BARNES: Oh, there’s so many (laughter) and particularly girls particularly. And often everyone simply mentions the boys. However the girls had been proper on the market. And I am speaking girls like, you realize, MC Sha-Rock, MC Debbie D, Lisa Lee…
(SOUNDBITE OF SONG, “US GIRLS”)
DEBBIE D, SHA-ROCK AND LISA LEE: (Rapping) Subtle is the girl Lisa Lee. To be the person in my life, you bought to be my solely.
BARNES: …The Mercedes Women, The Sequence, you realize? I imply, there’s so many, so many, so many.
(SOUNDBITE OF SONG, “US GIRLS”)
DEBBIE D, SHA-ROCK AND LISA LEE: (Rapping) Us women can boogie too.
MARTIN: So I do not need to dwell on it, however I do really feel I’ve to ask a couple of ache level. When – effectively publicized on the time, Dr. Dre attacked you at a celebration, bodily attacked you and also you pressed costs. He pleaded no contest. He paid a effective. However do you suppose this got here to overshadow your profession?

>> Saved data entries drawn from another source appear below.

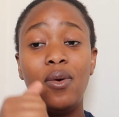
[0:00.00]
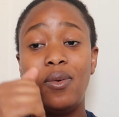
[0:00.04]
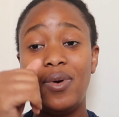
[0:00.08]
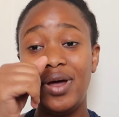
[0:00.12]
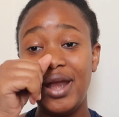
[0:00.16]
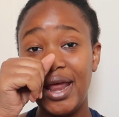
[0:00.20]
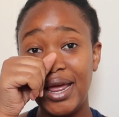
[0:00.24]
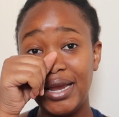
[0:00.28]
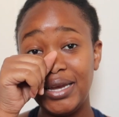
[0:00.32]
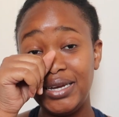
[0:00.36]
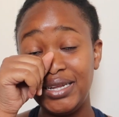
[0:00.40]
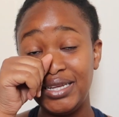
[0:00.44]

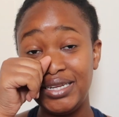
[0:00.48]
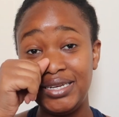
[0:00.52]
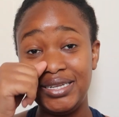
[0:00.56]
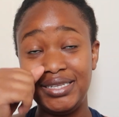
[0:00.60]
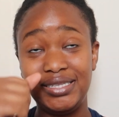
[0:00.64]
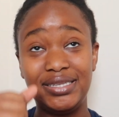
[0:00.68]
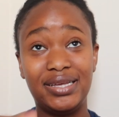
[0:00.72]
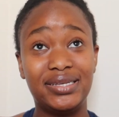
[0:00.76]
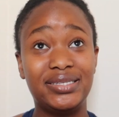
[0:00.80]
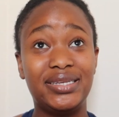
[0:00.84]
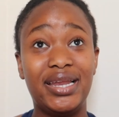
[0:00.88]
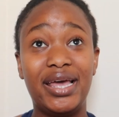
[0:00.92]
what i did
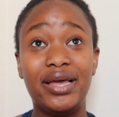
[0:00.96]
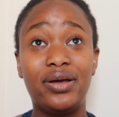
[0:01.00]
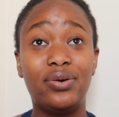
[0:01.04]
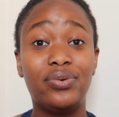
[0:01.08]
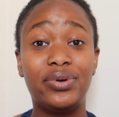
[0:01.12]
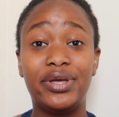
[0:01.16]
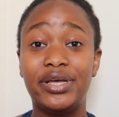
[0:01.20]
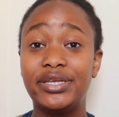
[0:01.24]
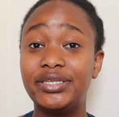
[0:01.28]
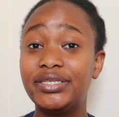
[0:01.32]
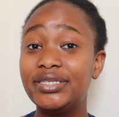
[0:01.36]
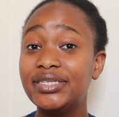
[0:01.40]
is i was like
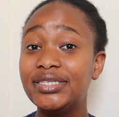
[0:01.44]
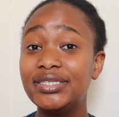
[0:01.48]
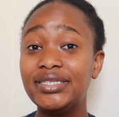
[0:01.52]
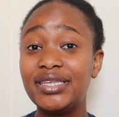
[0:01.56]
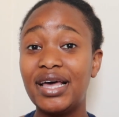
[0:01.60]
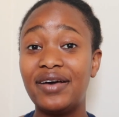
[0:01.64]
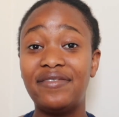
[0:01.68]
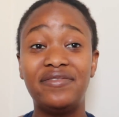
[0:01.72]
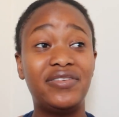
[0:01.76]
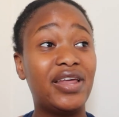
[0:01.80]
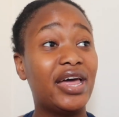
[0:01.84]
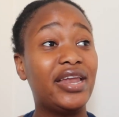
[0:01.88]
okay since
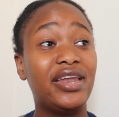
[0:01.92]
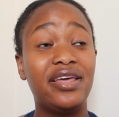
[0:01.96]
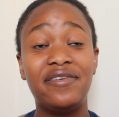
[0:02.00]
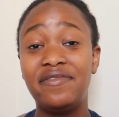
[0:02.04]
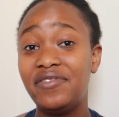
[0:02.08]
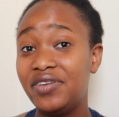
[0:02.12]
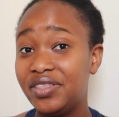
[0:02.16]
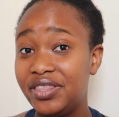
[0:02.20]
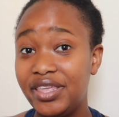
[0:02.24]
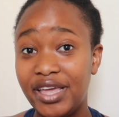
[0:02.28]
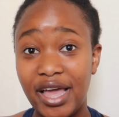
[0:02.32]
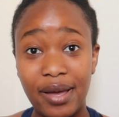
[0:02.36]
i've done
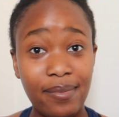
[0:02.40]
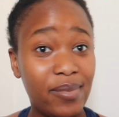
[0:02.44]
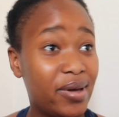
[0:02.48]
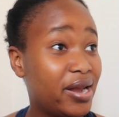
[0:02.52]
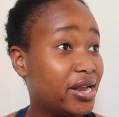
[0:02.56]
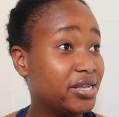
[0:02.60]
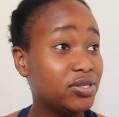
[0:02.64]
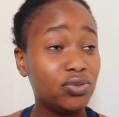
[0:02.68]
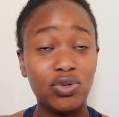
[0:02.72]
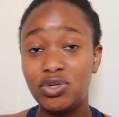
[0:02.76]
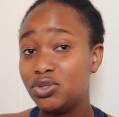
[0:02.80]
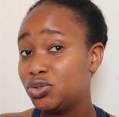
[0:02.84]
everything i
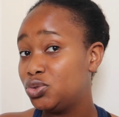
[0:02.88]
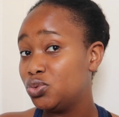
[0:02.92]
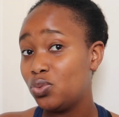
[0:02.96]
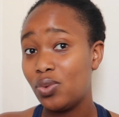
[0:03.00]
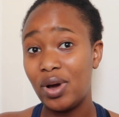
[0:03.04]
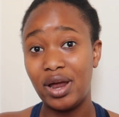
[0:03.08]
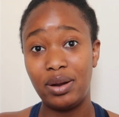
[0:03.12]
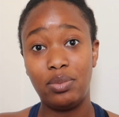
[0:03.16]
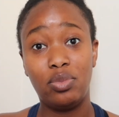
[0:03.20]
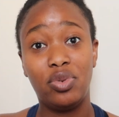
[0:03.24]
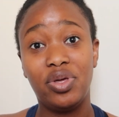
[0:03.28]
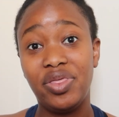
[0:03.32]
might as well do
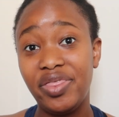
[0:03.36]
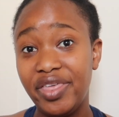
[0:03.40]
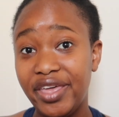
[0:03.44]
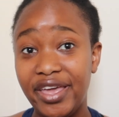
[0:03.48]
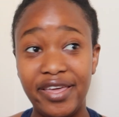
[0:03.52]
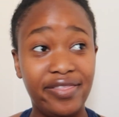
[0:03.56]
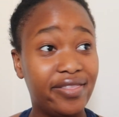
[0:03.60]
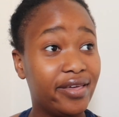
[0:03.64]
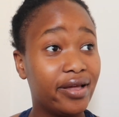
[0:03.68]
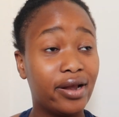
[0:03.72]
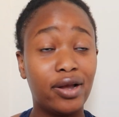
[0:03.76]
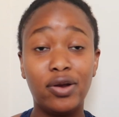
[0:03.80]
one more
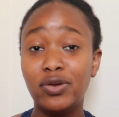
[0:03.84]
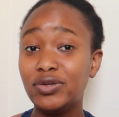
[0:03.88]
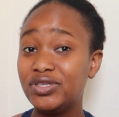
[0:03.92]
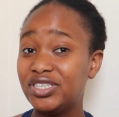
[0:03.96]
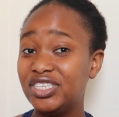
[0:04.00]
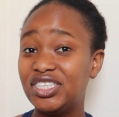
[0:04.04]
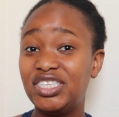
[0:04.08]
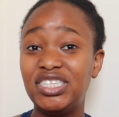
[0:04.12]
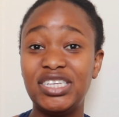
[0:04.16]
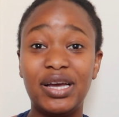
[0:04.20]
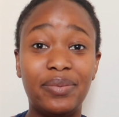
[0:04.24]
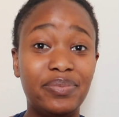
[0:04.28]
thing and then close
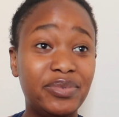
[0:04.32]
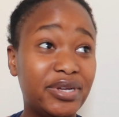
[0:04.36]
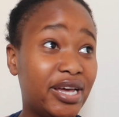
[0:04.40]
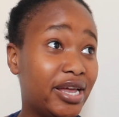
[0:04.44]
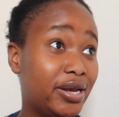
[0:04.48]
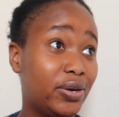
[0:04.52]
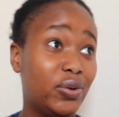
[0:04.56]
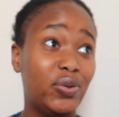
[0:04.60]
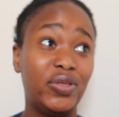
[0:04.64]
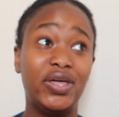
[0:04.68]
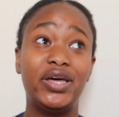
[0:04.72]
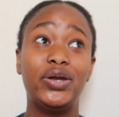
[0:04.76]
this chapter
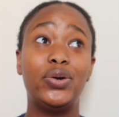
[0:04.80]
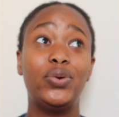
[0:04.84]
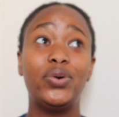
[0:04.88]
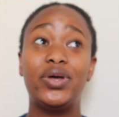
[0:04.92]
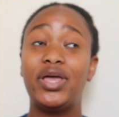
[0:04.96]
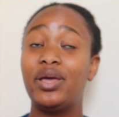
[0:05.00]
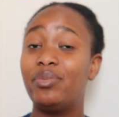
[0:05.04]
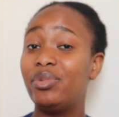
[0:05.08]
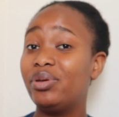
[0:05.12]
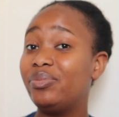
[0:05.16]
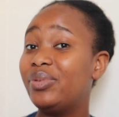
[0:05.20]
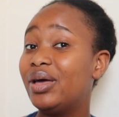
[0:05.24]
i know that
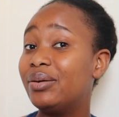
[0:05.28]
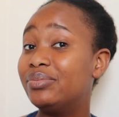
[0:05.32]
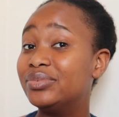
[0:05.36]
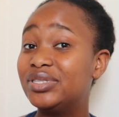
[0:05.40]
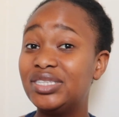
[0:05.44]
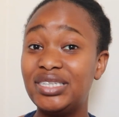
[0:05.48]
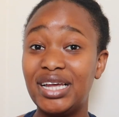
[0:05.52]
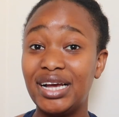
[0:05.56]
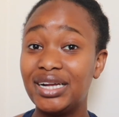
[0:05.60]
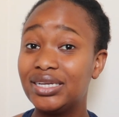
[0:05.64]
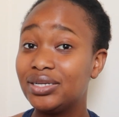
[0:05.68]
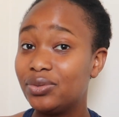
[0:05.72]
okay maybe i'm
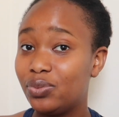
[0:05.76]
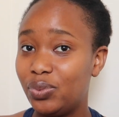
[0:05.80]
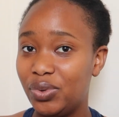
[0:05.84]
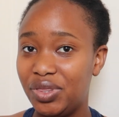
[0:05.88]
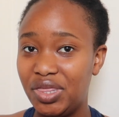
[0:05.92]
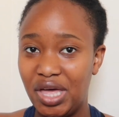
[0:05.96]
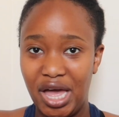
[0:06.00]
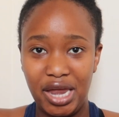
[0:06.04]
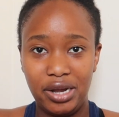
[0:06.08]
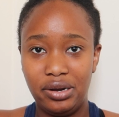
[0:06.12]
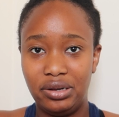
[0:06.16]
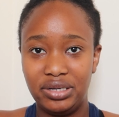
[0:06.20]
stuck
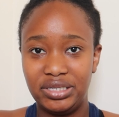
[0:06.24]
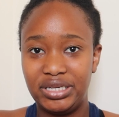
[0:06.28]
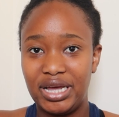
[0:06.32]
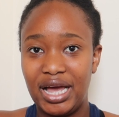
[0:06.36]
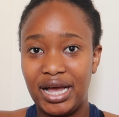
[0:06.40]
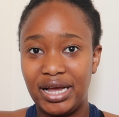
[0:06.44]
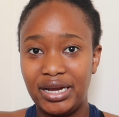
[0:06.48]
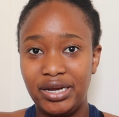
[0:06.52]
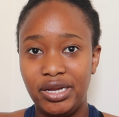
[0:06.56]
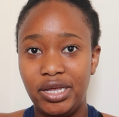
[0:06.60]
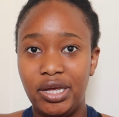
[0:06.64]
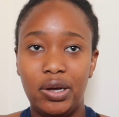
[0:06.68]
with adult
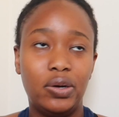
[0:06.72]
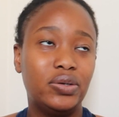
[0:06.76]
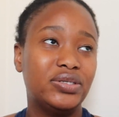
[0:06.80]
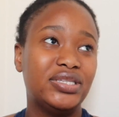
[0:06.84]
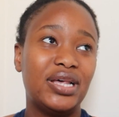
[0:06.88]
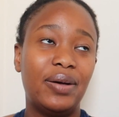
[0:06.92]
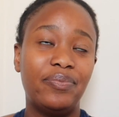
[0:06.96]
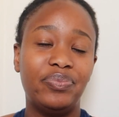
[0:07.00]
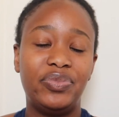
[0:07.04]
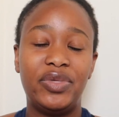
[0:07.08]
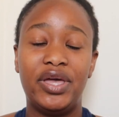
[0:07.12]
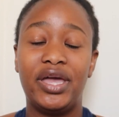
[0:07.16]
acne or
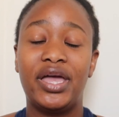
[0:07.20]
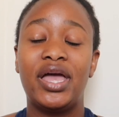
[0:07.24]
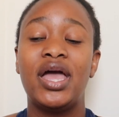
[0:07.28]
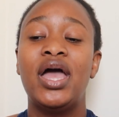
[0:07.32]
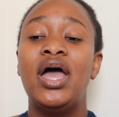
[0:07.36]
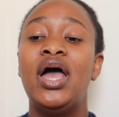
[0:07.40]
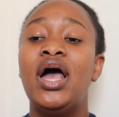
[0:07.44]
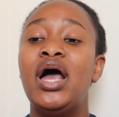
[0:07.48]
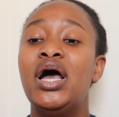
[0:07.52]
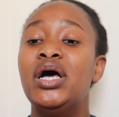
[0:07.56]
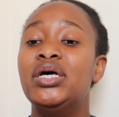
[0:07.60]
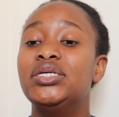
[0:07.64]
something
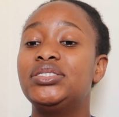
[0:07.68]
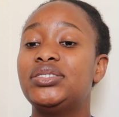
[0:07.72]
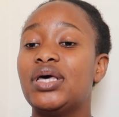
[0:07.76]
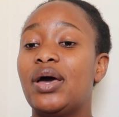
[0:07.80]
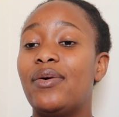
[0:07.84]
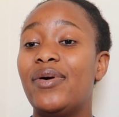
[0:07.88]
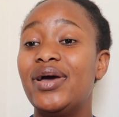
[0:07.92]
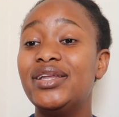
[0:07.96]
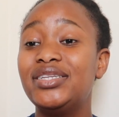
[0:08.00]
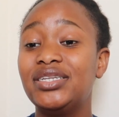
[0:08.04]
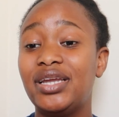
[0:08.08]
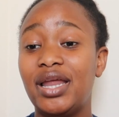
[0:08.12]
so
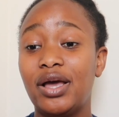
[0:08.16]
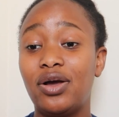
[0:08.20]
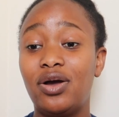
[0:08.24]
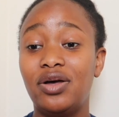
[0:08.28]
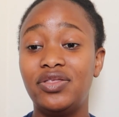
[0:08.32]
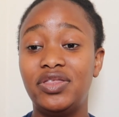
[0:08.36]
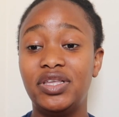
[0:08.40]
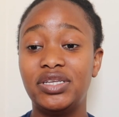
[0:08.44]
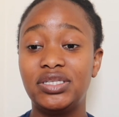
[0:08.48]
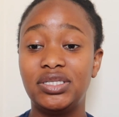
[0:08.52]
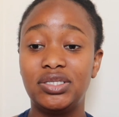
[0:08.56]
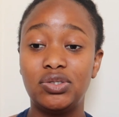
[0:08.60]
i went and i
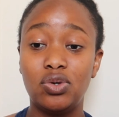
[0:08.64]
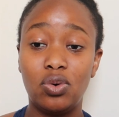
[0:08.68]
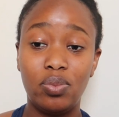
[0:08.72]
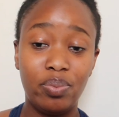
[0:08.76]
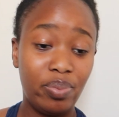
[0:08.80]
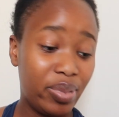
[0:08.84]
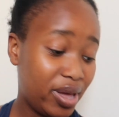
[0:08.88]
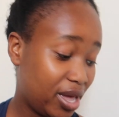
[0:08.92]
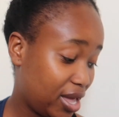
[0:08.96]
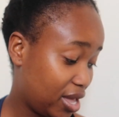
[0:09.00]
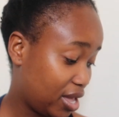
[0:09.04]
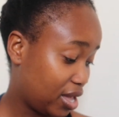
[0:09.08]
got the
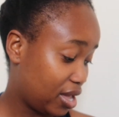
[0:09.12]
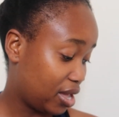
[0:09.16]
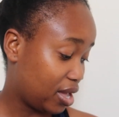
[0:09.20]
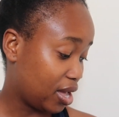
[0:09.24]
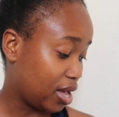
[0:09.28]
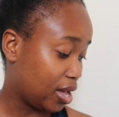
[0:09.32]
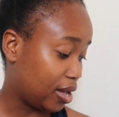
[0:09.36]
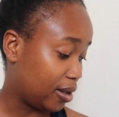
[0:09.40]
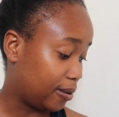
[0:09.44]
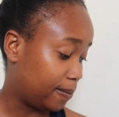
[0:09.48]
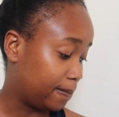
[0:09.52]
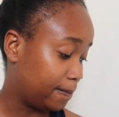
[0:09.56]
sorbet
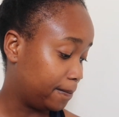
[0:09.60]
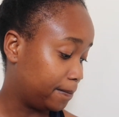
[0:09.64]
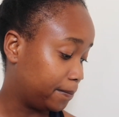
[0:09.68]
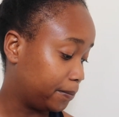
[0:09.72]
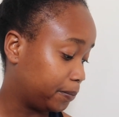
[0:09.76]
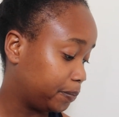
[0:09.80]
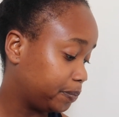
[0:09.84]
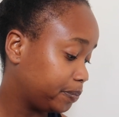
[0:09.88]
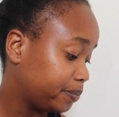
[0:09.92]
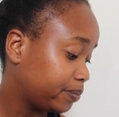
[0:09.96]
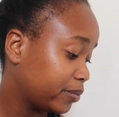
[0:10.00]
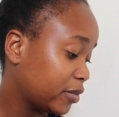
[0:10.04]

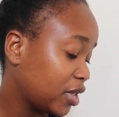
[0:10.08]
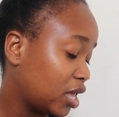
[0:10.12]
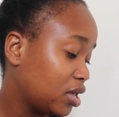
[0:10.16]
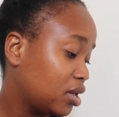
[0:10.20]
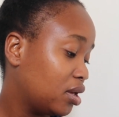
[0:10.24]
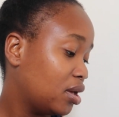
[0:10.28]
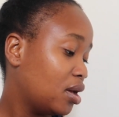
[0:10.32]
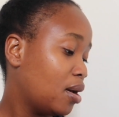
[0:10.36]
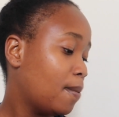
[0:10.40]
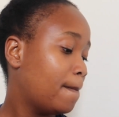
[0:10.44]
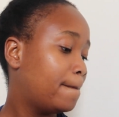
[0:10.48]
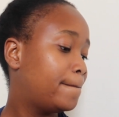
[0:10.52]
um
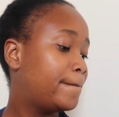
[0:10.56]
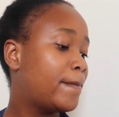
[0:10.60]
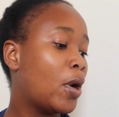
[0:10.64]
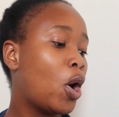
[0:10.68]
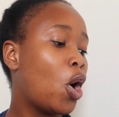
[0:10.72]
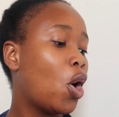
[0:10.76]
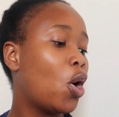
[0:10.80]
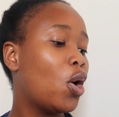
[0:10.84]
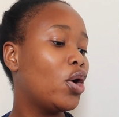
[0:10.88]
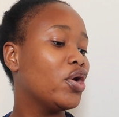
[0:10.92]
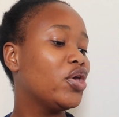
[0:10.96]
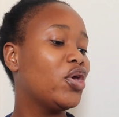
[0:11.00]

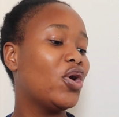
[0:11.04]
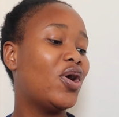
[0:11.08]
pore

BARNES: I positively really feel prefer it overshadowed my profession. And I am not nearly that trauma. However any girl that speaks up about any trauma, to any hurt that is been achieved to her, particularly Black girls – you realize, Malcolm X stated it greatest. We’re essentially the most disrespected, essentially the most unprotected, essentially the most uncared for in America, you realize?
MARTIN: Do you suppose it is since you pressed costs that it had such a robust impression in your profession, or do you suppose it is simply the truth that you stood up for your self?
BARNES: I believe it is each. I used to be uniquely punished, you realize, as a result of, you realize, you are not speculated to snitch. You are not supposed to speak to the police. That is like Hood 101. However on the identical time, if I did not do one thing, I felt like, you realize, the following sufferer wouldn’t be as fortunate. And that is actually a horrible selection of phrases, as a result of I used to be not fortunate – perhaps fortunate within the sense that I did not die that evening.
MARTIN: We’re talking now within the wake of the #MeToo motion and different highly effective people who’ve been delivered to account for his or her conduct. Do you suppose that the end result can be the identical, that your profession can be so derailed due to it?
BARNES: I am unsure. Girls appear to nonetheless not be believed. We simply had Megan Thee Stallion who was shot, you realize, may have died, and she or he was dragged via the mud, so to talk, from her friends and from, you realize, the general public. Not believed, not protected – how has issues modified? I do not know. You already know, she did get justice so far as you realize, Tory’s in jail for his crime. I didn’t have that.
BARNES: You already know what I imply? After which it was a matter of who was making essentially the most cash on the time. And so individuals are going to aspect with the cash. In order the alternatives saved coming for this one, alternatives had been pulled away from me. It’s a actual factor after they say you may by no means work on this city once more.
(SOUNDBITE OF QUEEN LATIFAH SONG, “U.N.I.T.Y.”)
MARTIN: That’s Dee Barnes. Because the host of the favored TV present “Pump It Up!” she chronicled the rise of hip-hop within the late ’80s and early ’90s. Dee Barnes, thanks a lot for speaking with us at the moment.
BARNES: Thanks for having me. It was nice. All proper. Shout out to everyone.